# Going Maltese Crazy!!



## afine (Feb 25, 2011)

Hi Everyone!
I decided a few months ago that now is finally a good time to bring a puppy into my life. I have been so crazed with finding just the right puppy from just the right breeder that my family thinks I am losing my mind LOL. I have spent hours upon hours researching this breed, and the breeders, and I wake up every morning and its all I can think about (maybe I should be contacting a shrink instead of a breeder haha).

Anyway, my puppy mania is getting a little ridiculous so I would really like some help finding my pup. I live in CT and I am willing to drive up to 6 hours, or even fly to pick up a puppy. I am not interested in having a puppy shipped but flying to pick he/she up is an option.
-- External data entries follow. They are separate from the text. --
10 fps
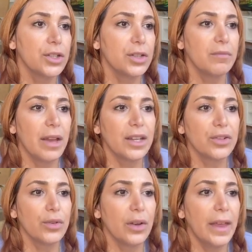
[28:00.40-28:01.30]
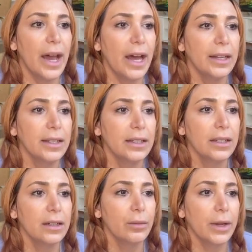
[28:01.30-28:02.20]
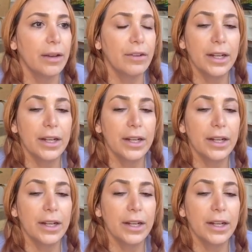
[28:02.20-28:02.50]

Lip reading: to make sure that whatever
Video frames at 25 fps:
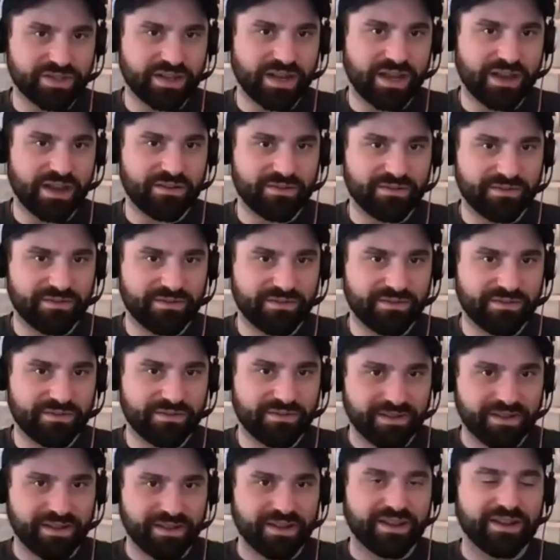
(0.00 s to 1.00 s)
now. Mm-hmm.
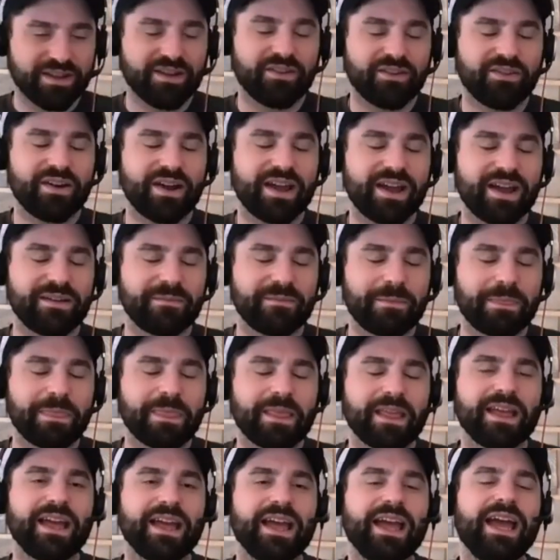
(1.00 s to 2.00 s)
Right.
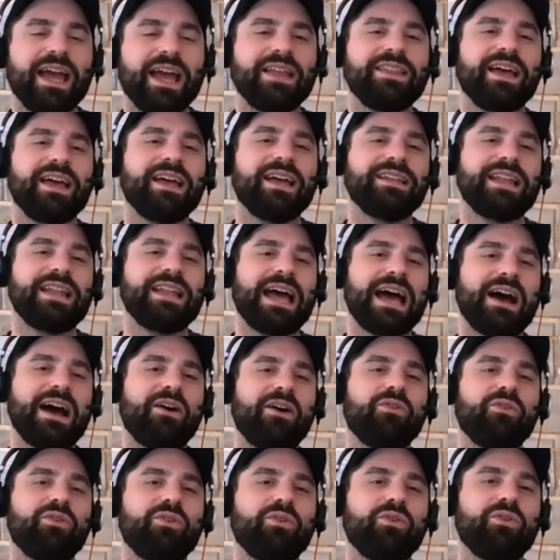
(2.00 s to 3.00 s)
And then
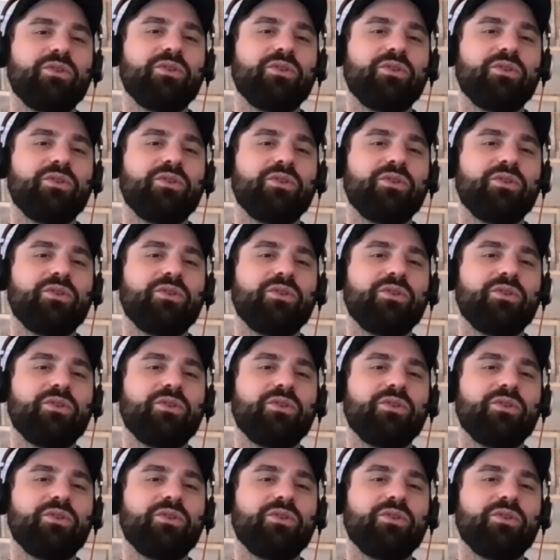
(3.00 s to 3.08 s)
now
I am much more concerned about temperament than appearance but ofcourse the cuter the better! Finding a puppy from a reputable breeder who breeds for show and really cares about her dogs is of the utmost importance. I dont know much about showing or confirmation but I am interested in getting involved. Though my main objection is finding a loving pet. 

Does anybody have any suggestions for who might have puppies available in the near future? I think I have emailed almost every breeder in the New England/Tri State area on the AMA list but to no avail. I decided this week I would be willing to fly to pick up if I needed to so my radius has grown quite a bit.
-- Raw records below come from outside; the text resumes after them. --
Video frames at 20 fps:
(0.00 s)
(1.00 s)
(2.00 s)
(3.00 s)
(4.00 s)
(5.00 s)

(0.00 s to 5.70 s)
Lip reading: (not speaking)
I hate to bring up cost but I have learned that the range in price is huge! I am not looking to spend more than 2000 dollars, so breeders whose dogs I would LOVE to have, like chrisman , are sort of out of the question. I understand why some pups are so pricey, but I personally would rather save the money in case the puppy had any health issues. 
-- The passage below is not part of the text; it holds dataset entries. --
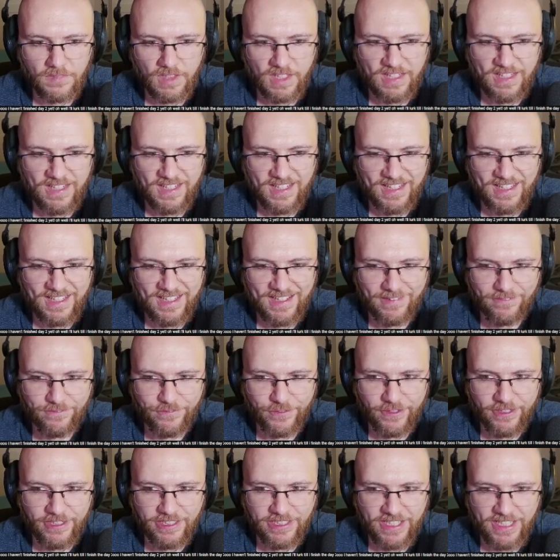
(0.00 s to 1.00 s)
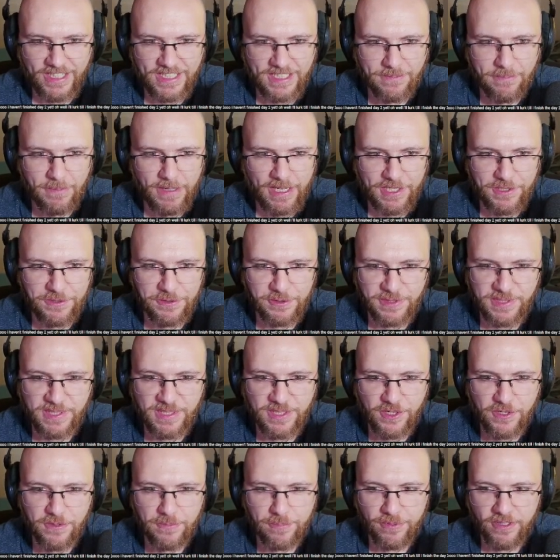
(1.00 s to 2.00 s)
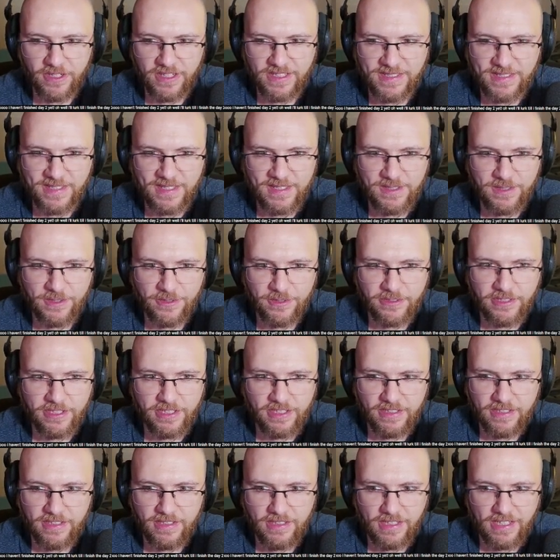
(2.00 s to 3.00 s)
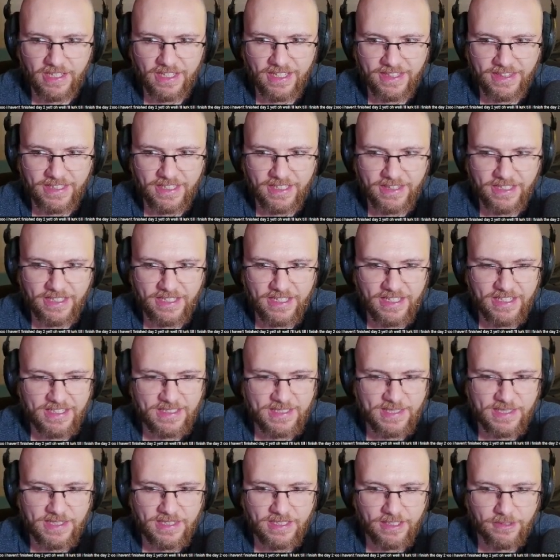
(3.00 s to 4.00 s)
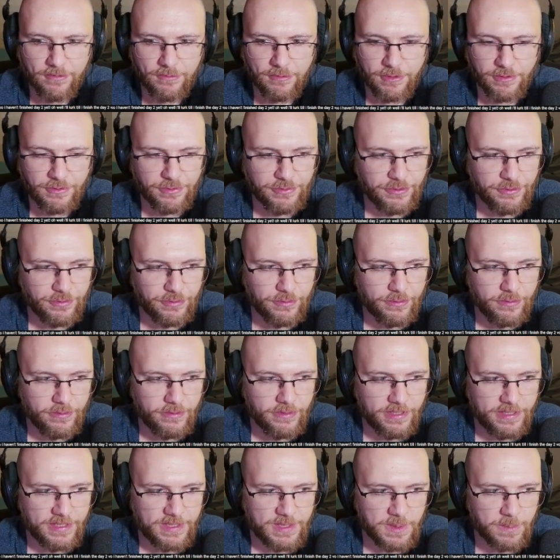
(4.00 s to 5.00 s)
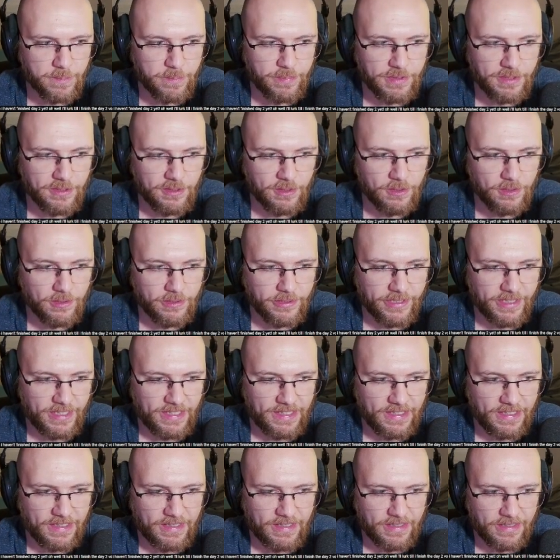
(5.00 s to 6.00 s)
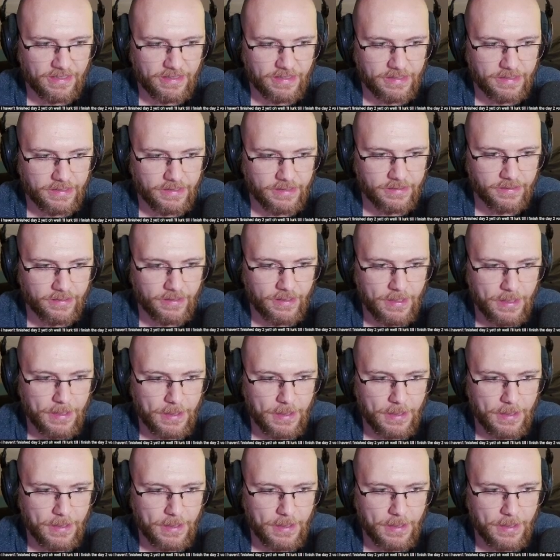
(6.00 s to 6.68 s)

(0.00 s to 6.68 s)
Ah, very nice. Manual stone processor done. And then the next thing we'll do is build a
I really would like a well bred, healthy puppy and I have committed myself to not walking into a pet store or a byb. I would like to find a breeder who is more than willing to answer all of my questions as well as who really cares about the dogs future. 


Any heads up, or recommendations, would be greatly appreciated. Thank you!!


----------



## Silkmalteselover (Apr 1, 2010)

:Welcome 1: So glad you joined SM. We will be waiting a watching hoping you have a good experience finding you new puppy. :Waiting:


----------



## casa verde maltese (Apr 7, 2007)

You can certainly get Maltese Puppies of great quality for less than 2000, but they are pricey pups.. You'll need to contact the breeder to find out what they are selling their pups for... So.. I found this list of breeders that I've heard of most all of them:
Foxstone Maltese Favorite Links and that might help you with locating a breeder close to you. Best of Luck to you in finding the perfect puppy for your family.


----------



## ann80 (Jun 13, 2009)

Good luck with your puppy search! We live in CT too.


----------



## afine (Feb 25, 2011)

*Thanks*

Thanks jeanne for the heads up pm! Jennifer-I'm checking out that list right now to see if there is anyone local I may have missed, Thanks! Ann, what part of CT? I emailed Josy and she only had older pups available now, but I asked her to keep me in touch about future litters. Thanks for the warm welcome everyone!


----------



## godiva goddess (Nov 19, 2007)

Hi hi! Welcome to SM and the wonderful Maltese breed! Dont worry, I have once gone crazy puppy searching too :blush:

Have you seen this sticky? http://spoiledmaltese.com/forum/56-breeders/97845-maltese-breeders-how-find-evaulate.html

Also, can you ask Josy to refer you to other breeders who have litters?


----------



## afine (Feb 25, 2011)

Thanks Mia's Mommy (your Mia is just adorable!), I have read that thread, a lot of good information there. Thanks!


----------



## aprilb (Jul 9, 2010)

:Welcome 3: How exciting to be looking for a new baby! There are some good breeders out there that will have quality pups in your price range. My advice is to focus on finding several breeders that you feel comfortable buying a pup from and wait for the right baby. IMO, the best breeders are "small" ones who home raise their dogs. The puppies tend to be better socialized and the breeder will/should know their temperaments. These breeders will only have a few litters per year so they may not have pups available when you contact them. I see you have contacted Josymir and that is a breeder I would recommend. Waiting is hard, but that is the best way to get a healthy pup with the kind of temperament you want.:blush:


----------



## CloudClan (Jan 31, 2007)

If you are willing to fly, my friend Deb Ray www.gracemaltese.com has a boy available right now. He is darling. He is out of her Ch. Jacob's Gypsy Yo and Me and Ch. Divine's Light from MaltAngel. I met this boy and his two litter mates (already placed) a few months back. He is a total doll. 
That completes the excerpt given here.